A la vista de los anteriores “datos” parece que en la denominada “cuestión catalana” el verdadero conflicto podría residir no tanto en el supuesto enfrentamiento o división social que pudiera estarse produciendo en el interior de aquel país, ni siquiera tampoco en la falta de cualquier disposición al entendimiento entre quienes gobiernan sobre el conjunto del Reino y los dirigentes de allí, sino más bien en la distancia al día de hoy insalvable entre las actitudes y predisposiciones que denotan las preferencias sobre modelos de Estado que los ciudadanos de allá y de acá manifiestan cuando se les pregunta.
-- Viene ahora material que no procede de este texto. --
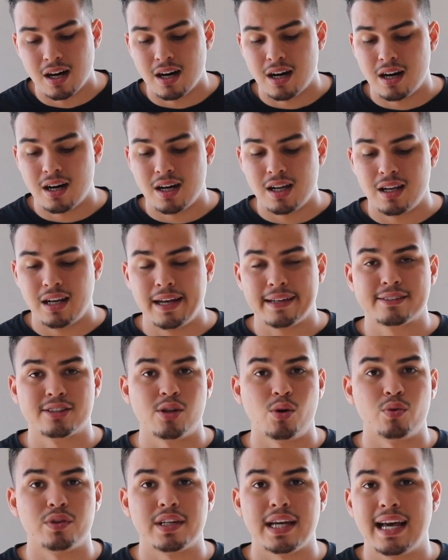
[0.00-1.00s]
Lex
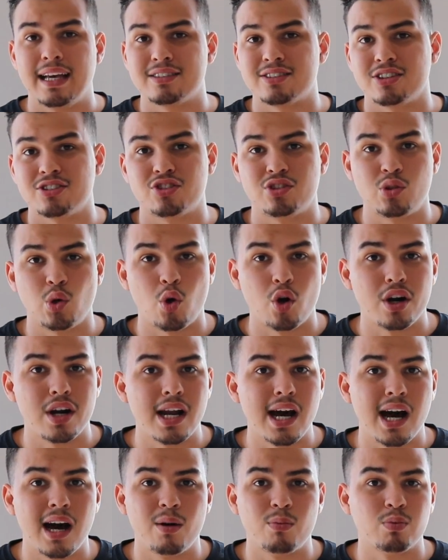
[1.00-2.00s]
Luthor has this
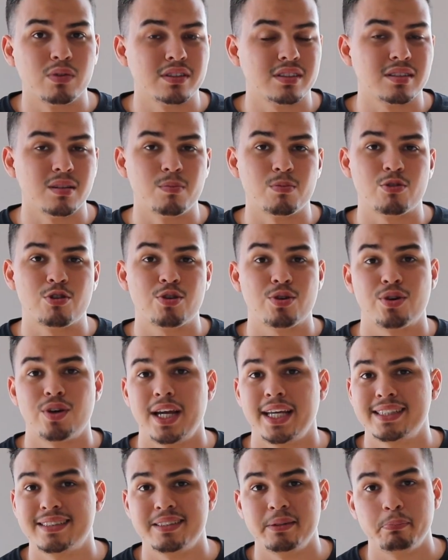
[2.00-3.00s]
doorknob with some
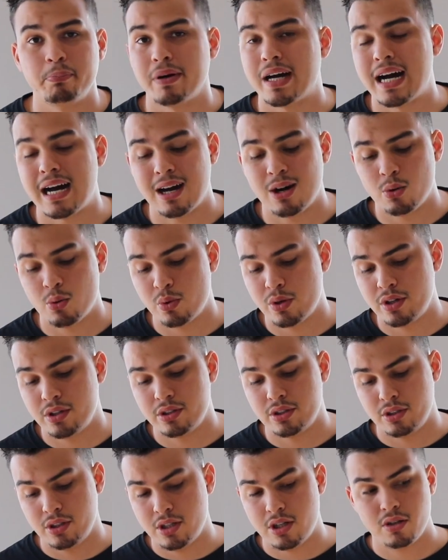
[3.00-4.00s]
crazy power.
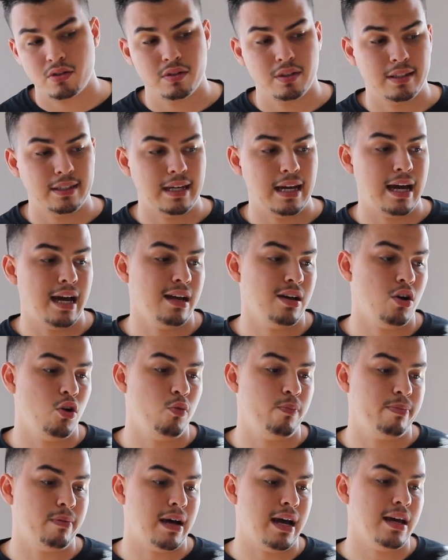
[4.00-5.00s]
You know, I
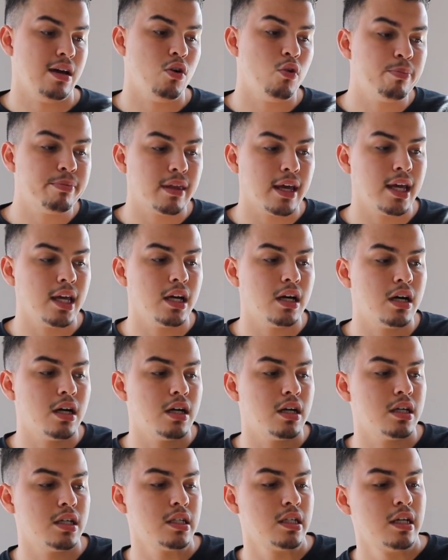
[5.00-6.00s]
hope
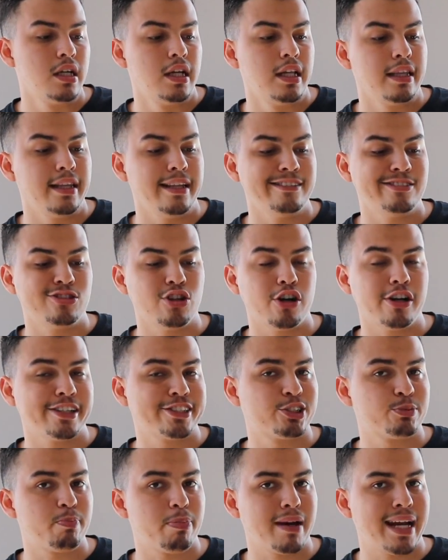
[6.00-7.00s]
they start
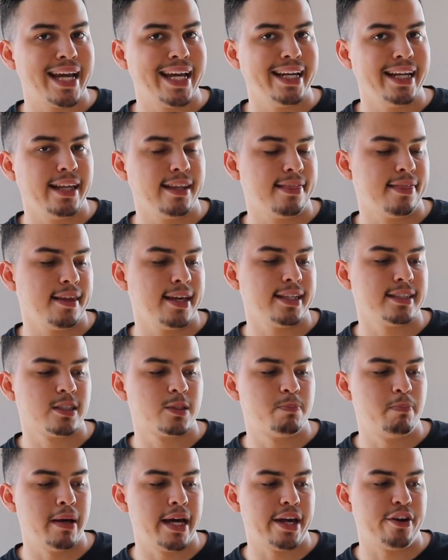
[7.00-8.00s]
explaining things
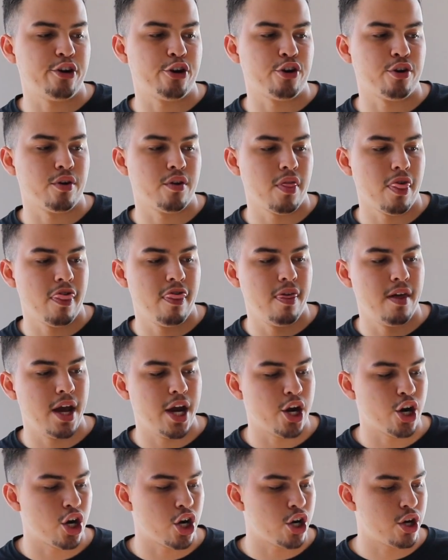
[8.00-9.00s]
better
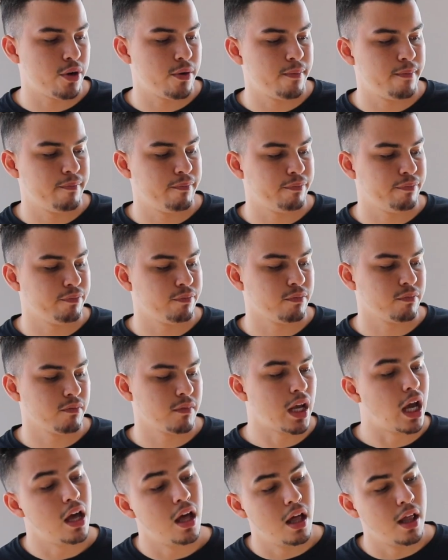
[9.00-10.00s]
there.
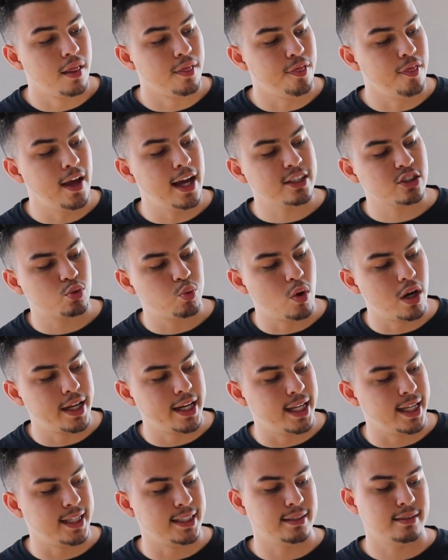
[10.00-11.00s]
Next
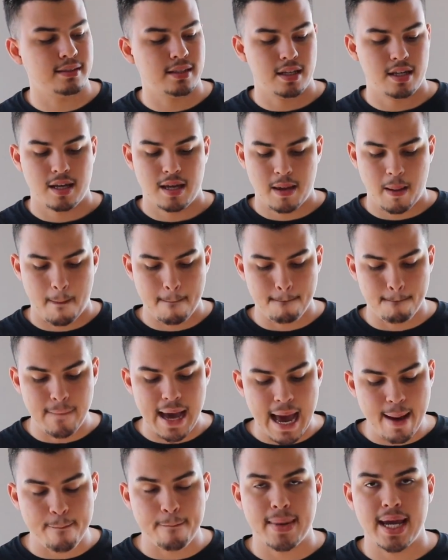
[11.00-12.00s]
one is
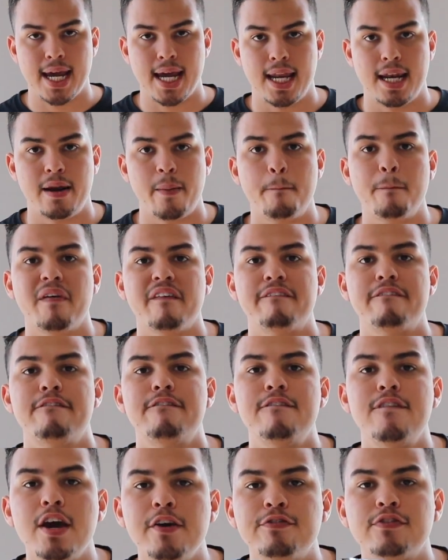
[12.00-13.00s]
Batman number
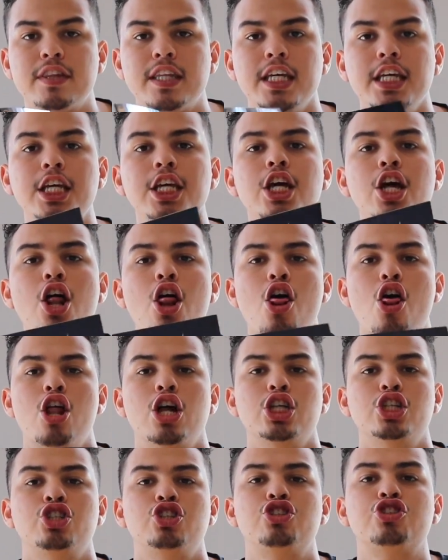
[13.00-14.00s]

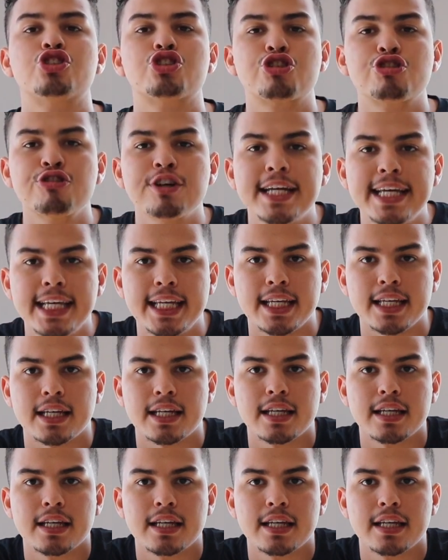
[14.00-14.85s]
53.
Esa es hoy por hoy la verdadera brecha.

Coda final

De ser eso así, tal y como parecen avalar los “datos”, sobre la brecha que se expresa a través de semejantes diferencias se estaría haciendo reposar- de modo inequívocamente oportunista- tanto la estrategia como las tácticas de quienes tratan de obtener una mayor cuota de poder político en las próximas elecciones generales de diciembre.

Y examinadas de este otro modo las cosas, quizás las actitudes, posiciones y movimientos de los contendientes –sobre todo en relación a la “cuestión”- no debería examinarse tan solo en términos de torpeza, tancredismo o redención, sino más bien en los de congruencia con el origen y expectativas de cada uno de ellos o, llanamente, en los de astuto cálculo más o menos acertado, con vistas a obtener de inmediato el mayor rédito electoral.

Pero por paradójico que pueda parecer- por más que se empeñen los que van a competir por proclamarse campeones de la defensa de esa “Unidad Intangible de los Hombres y las Tierras de España” ya consagrada en los Principios Fundamentales del Movimiento Nacional (principio nº 4 de la Ley franquista de 1958), por ahora- tal y como ya señalamos en anterior artículo (“Quién salvó la Unidad de España”)-, el mérito principal a ese respecto lo ha tenido alguien que esta vez no va a comparecer en esa contienda (el otrora brillante parlamentario Durán i Lleida).

Si frente a ello no logra contraponerse la necesidad no ya de una “reforma constitucional inviable” (J. Perez Royo), sino de apertura de un auténtico proceso constituyente, colocando esa necesidad en el centro del debate electoral, seguiremos estando donde estábamos, solo que poniéndolo más difícil aún y yendo a peor.

Presente en la opinión -como se ha visto que está- una mayoría (Espanya vs Cataluña) perenne y abrumadora por definición, cuestiones como la que aquí está en juego no podrán ser abordadas ni mediante trucadas apelaciones a una legalidad concebida desde su origen- como supuesta expresión de aquella mayoría- para que nada de “lo esencial” pudiese a cambiar, ni tampoco mediante la mera prevalencia, sin más, de ajustadas mayorías carentes de otros apoyos externos a la propia realidad nacional catalana.

Pero como quiera que sea, pasado el 20 D- y mientras el anhelo de democracia persista-, la política tendrá de nuevo que aspirar a ser, en este caso también, el método para afrontar y tratar de resolver conflictos de intereses y discrepancias entre creencias y aspiraciones distintas y muy alejadas.

Y con todo, si de resolver el conflicto se trata, más pronto o más tarde la cuestión habrá de ser sometida a veredicto popular bajo la única modalidad posible y verdaderamente democrática: la celebración de un auténtico Referéndum en Cataluña (sobra decir que vinculante).

Referendum, expresa y exclusivamente convocado para un solo fin; rodeado y acompañado de todas las garantías exigibles a ese tipo de consultas; con una sola pregunta y dos únicas respuestas (Sí o No); y con un único y claro veredicto: el que exprese la mitad más uno de quienes voluntariamente quieran participar, que no pueden ser sino aquellos que en su condición de ciudadanos de una Nación – la catalana- ejercen de ese modo su soberanía.

No hay que darle muchas vueltas. Baste mirar a Escocia.